Turn 4 is kinda trivial now since we can crush it under the weight of our gear, not to mention the echo buff. But just for fun and theorycrafting, suppose Turn 4 was re-released and the numbers were scaled to the current available item level.
I'm guessing that you and I would probably take a similar approach to end the first Dreadnaught: Making sure we're back in Defiance with three Wrath Stacks, and a Heavy Swing to ready your combo. Maim > Storm's Eye one of the Spinner Rook and double Steel Cyclone everything.
From there...
(Overpower, Flash)xN would cost about the same TP than single-target combos into Steel Cyclone at 5 Wrath, but it would do substantially more damage and generate substantially more enmity. This extra damage comes in handy if your team comp has only one caster, especially if it's a Summoner. If the damage isn't needed, you could do an extra Flash here or there, or replace a couple Overpowers with some single-target attacks.

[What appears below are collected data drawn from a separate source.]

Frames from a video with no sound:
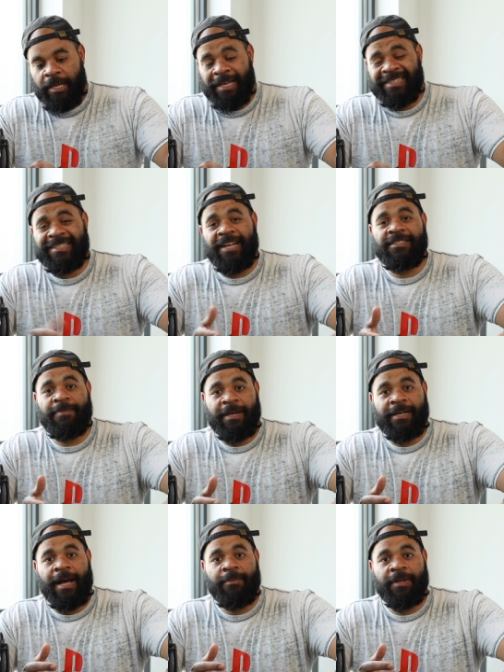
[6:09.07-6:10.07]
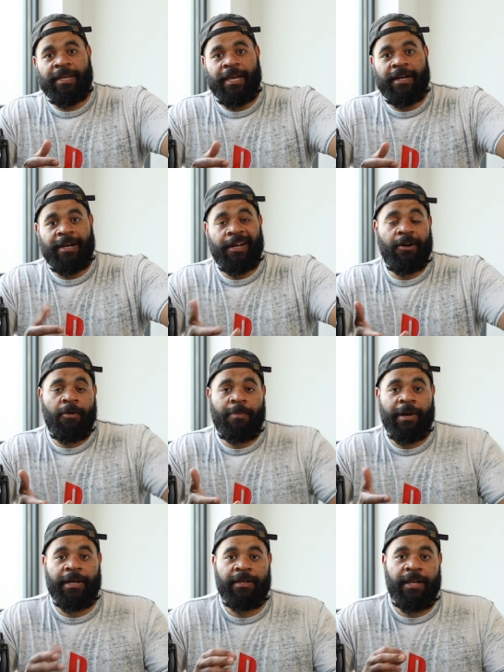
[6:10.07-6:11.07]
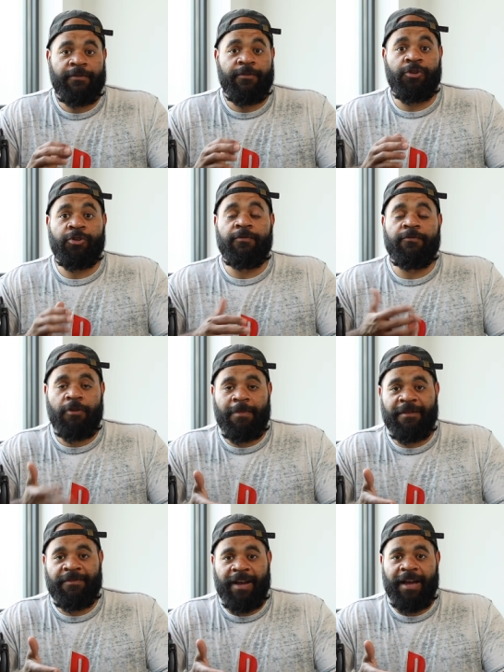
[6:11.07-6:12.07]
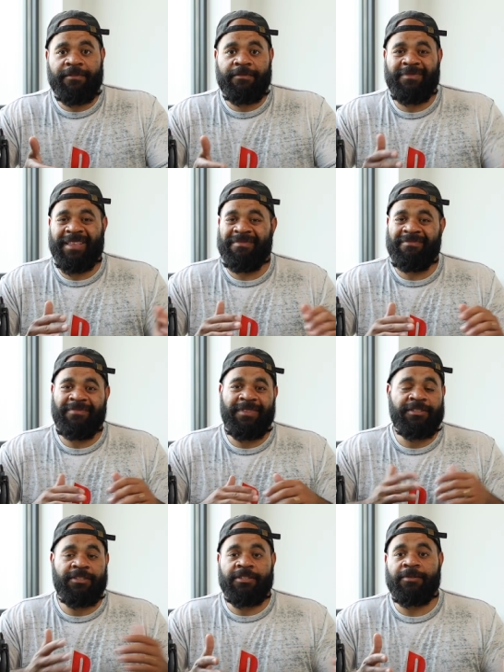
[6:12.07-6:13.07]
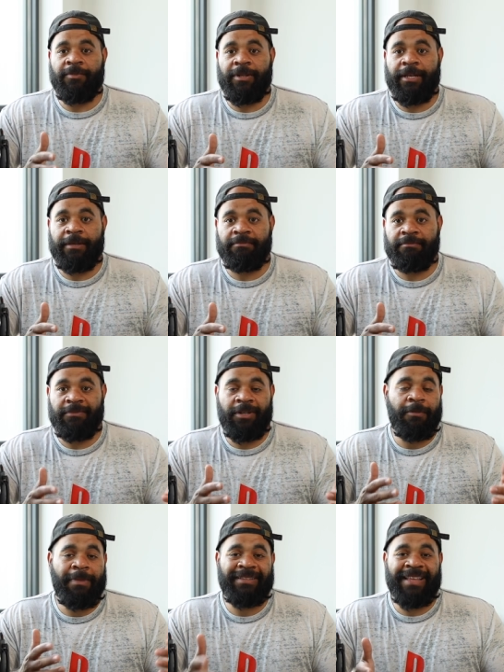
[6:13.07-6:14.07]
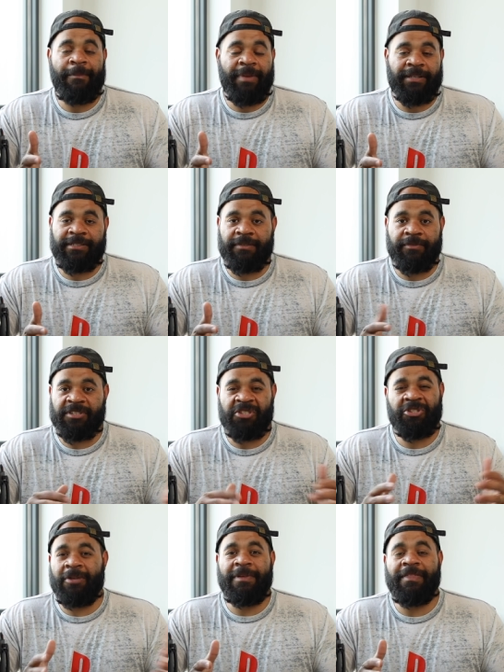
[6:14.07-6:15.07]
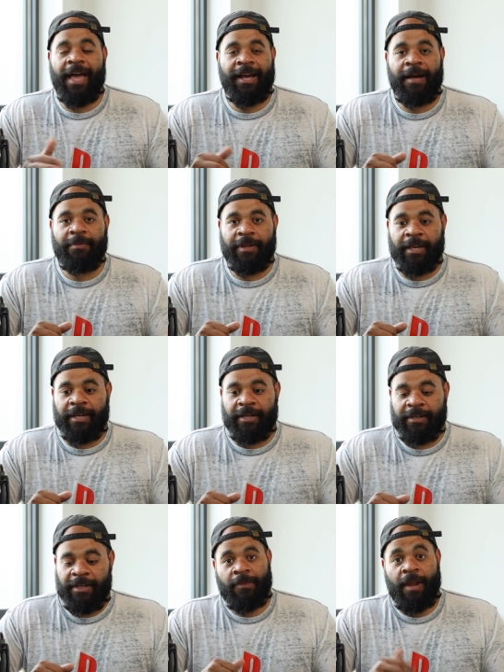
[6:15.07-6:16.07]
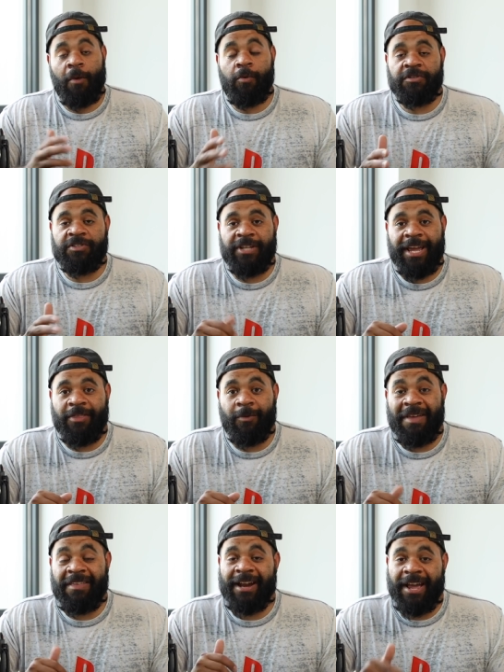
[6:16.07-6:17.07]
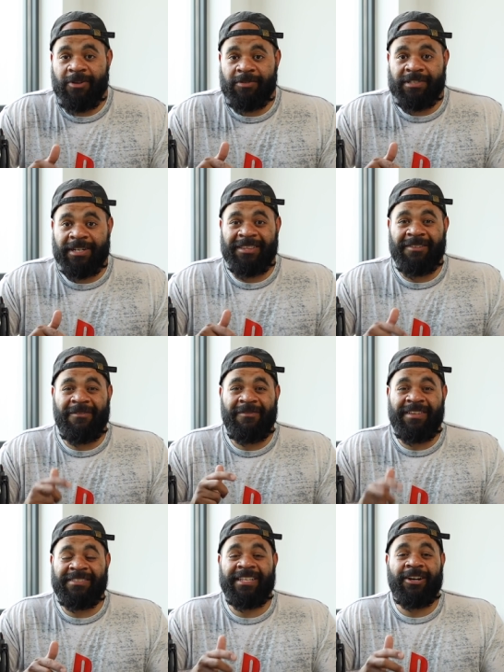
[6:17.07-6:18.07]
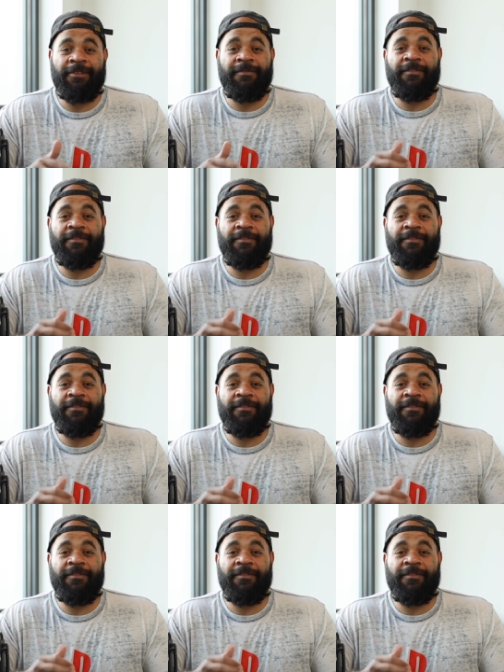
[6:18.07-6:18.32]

It sounds a bit complicated, I know, but if you shoot 4x5, then this doesn't really, you know, make that big a difference. It shouldn't be that complicated. I will say, the way that I used it in the Feasting onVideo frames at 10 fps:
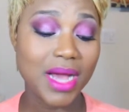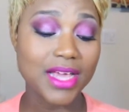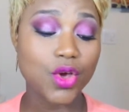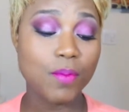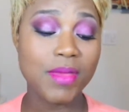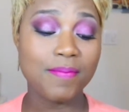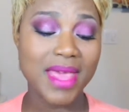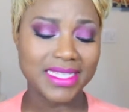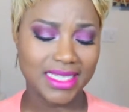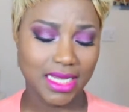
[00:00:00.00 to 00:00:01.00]

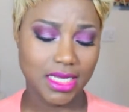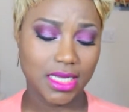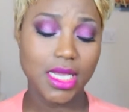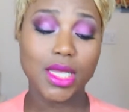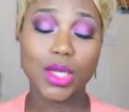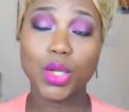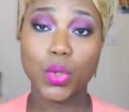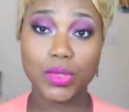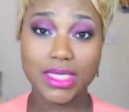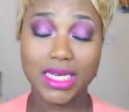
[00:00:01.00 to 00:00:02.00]
biomimetic
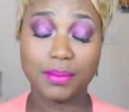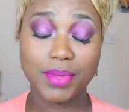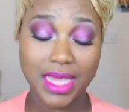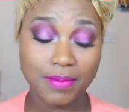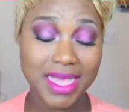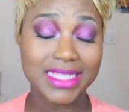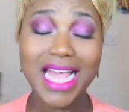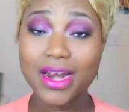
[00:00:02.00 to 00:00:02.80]
coated pigments.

Either way, having Flash gives a 0 TP option that generates Enmity, opening the door for Overpowers and/or conserving TP for the final two phases. Ironically, I think having Flash in this fight would actually result in a higher damage output, despite the fact that it's a GCD that does zero damage.
That's not really that ironic, though. You are given a certain amount of TP over the course of any particular fight, based on initial TP, natural TP regeneration (which is capped based on fight length), Army's Paeon use, and things like Invigorate (which don't apply to tanks). Given this fixed number (again, it's only fixed for a particular attempt), you can optimize for damage, optimize for enmity, or sacrifice both for some other gain (like doing the first two moves of a combo and holding the third until an add spawns to generate initial enmity, or not pasting the boss into the wall on the first GCD so the other tank gets hate). If you are optimizing for damage, then using Flash for enmity might allow you to still generate enmity and use your TP on more efficient TP-to-damage moves, where you might otherwise have to use it on less efficient damage moves in order to hold hate.
It's all in the numbers (and what your composition and strategy allow for); ain't nothing ironic about it!